Nestled away on Atwood Street is an Oakland gem that’s the stuff of legends — Las Palmas.
As a big fan of Tex-Mex and home cooking, I do most of my grocery shopping at this small Mexican grocery store, where I can find ingredients such as jicama or prickly pears that conventional stores don’t carry. If I have any questions about what certain products are or how to best use them, the employees all grew up using them and can help. Las Palmas also doubles as a taqueria, serving cheap tacos made with doubled-up corn tortillas and a variety of meats like chicken, steak, ground beef and carnitas — all that you can customize with countless salsas, toppings and spices.
But restaurants like Las Palmas don’t get the hype they deserve. With depressing regularity, tacos and other “ethnic foods” are being pitched by Americans to Americans as a trendy, cultured, heritage-infused dining experience for monetary gain. The authenticity of Las Palmas tacos represents an easily accessible and affordable escape from these mainstream trends.
For entire communities that grew up eating non-American dishes, they never had to tell a story about their cuisine’s creation to justify their consumption of it. For them, it was just another great meal.
Traditional Taiwanese food that my mother painstakingly made for me to bring to elementary school used to get me the stink eye for not being an “ordinary” lunch like a cold and sad ham sandwich. Today, those same dishes are painted as a new trend — and Americans devour it, not realizing such food has been cooked and eaten by minority communities for generations.
Sadly, most might not realize that eating watered-down versions of “ethnic food” is far from a new and trendy experience to communities that cook that food for ordinary meals. Because they have no experience consuming traditional ethnic food, they often don’t recognize knock-off versions of it and accept those as adequate representations of the entire cuisine.
But the difference is clear. Las Palmas tacos sold me with their authenticity. As a rising senior, I go at least three or four times a week, and the man who operates the grill already knows what his next order will be the moment he hears my Western boots clacking down the sidewalk an entire block away.
Being the amateur taco enthusiast that I am, I found my interest piqued when a video about tacos al pastor showed up in YouTube recommended videos feed. It follows a bar owner in Manhattan telling the story of the cultural history and heritage behind tacos al pastor and serving them as a bar snack. The price tag? A jaw-dropping five dollars per taco.
What about this taco justifies a five dollar price tag? Everything about the taco in the video felt accessible and achievable by a quick run down the block to Las Palmas at half the price.
This jarring disconnect between tacos presented as a trendy bar food and the Las Palmas tacos I know and love came to a head when I recently visited Chicago during a layover.

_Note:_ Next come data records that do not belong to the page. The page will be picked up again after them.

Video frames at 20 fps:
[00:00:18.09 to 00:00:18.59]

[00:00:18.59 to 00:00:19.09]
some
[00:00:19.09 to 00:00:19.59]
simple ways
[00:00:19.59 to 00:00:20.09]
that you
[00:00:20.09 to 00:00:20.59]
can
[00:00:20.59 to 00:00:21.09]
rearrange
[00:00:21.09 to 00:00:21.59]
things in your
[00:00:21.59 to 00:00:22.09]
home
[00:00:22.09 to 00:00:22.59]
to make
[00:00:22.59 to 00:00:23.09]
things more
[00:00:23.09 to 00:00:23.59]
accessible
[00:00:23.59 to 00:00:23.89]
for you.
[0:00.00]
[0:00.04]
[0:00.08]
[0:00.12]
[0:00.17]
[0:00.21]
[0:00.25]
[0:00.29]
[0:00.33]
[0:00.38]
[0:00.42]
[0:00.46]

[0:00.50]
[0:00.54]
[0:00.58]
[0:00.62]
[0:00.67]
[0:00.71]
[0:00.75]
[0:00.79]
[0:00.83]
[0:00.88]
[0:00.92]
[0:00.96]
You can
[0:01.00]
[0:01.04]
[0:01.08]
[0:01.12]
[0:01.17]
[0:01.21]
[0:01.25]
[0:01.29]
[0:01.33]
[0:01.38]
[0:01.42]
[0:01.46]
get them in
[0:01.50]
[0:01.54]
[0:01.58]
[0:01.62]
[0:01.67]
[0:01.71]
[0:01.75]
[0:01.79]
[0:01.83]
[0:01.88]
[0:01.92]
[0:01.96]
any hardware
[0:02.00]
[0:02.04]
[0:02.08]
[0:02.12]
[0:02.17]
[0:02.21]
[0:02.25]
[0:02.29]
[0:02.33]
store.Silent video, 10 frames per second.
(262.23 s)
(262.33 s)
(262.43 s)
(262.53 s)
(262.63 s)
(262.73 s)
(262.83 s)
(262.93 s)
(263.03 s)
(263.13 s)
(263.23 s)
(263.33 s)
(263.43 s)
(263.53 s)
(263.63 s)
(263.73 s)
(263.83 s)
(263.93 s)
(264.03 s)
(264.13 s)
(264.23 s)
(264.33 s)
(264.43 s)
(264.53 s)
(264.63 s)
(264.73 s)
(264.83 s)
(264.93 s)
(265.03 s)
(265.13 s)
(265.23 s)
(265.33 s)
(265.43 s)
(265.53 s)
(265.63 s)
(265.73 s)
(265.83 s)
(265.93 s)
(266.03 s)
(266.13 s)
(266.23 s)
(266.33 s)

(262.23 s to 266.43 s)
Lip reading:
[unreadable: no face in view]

While there, I visited a restaurant “inspired by authentic Mexican street food” that supposedly specialized in tacos and boasted a 4.4 star rating through over a thousand Google reviews. I looked over the menu to find pork, beef and beer-battered fish tacos commanding a $4 price tag — fairly hefty but perfectly justifiable if they were great tacos. And seeing the Google ratings, I had no reason to think I would be let down.
I was wrong. The battered fish fillet — while crispy and well-seasoned — was paired with plain cabbage and a meager helping of sauce over a single, cold tortilla. The other tacos struggled to do better with disappointingly small helpings of toppings. Worst of all, the salsa bar I could always depend on to add more life to taco was absent at this restaurant.
After taking a mere six bites — two per taco, that’s how small they were — I looked at my empty plate, still hungry and feeling defeated.
Despite being “inspired by authentic Mexican street food,” the tacos themselves couldn’t be further from it. The promise of tacos inspired by authentic street food lured me in, but I ended up eating a bland, small, watered-down rendition of what could have been an excellent meal.
It wasn’t the culinary aspect of the tacos that people were paying for — it was the story of the taco being told.
While we may not be able to single-handedly reverse this trend, we should use our awareness of it to be better consumers — and teach our friends and family to do the same. Poke around your neighborhood to find hidden gems in hole-in-the-wall restaurants. Research the cuisine’s backstory to understand its heritage. While it may be a new, exotic experience for you, it’s someone else’s everyday meal with generations of history behind it.
Most importantly, if there’s some dish commanding a steep price that’s ultimately justified by its over-the-top cultural story, don’t buy the hype. You can always find better and still have enough in your wallet for seconds.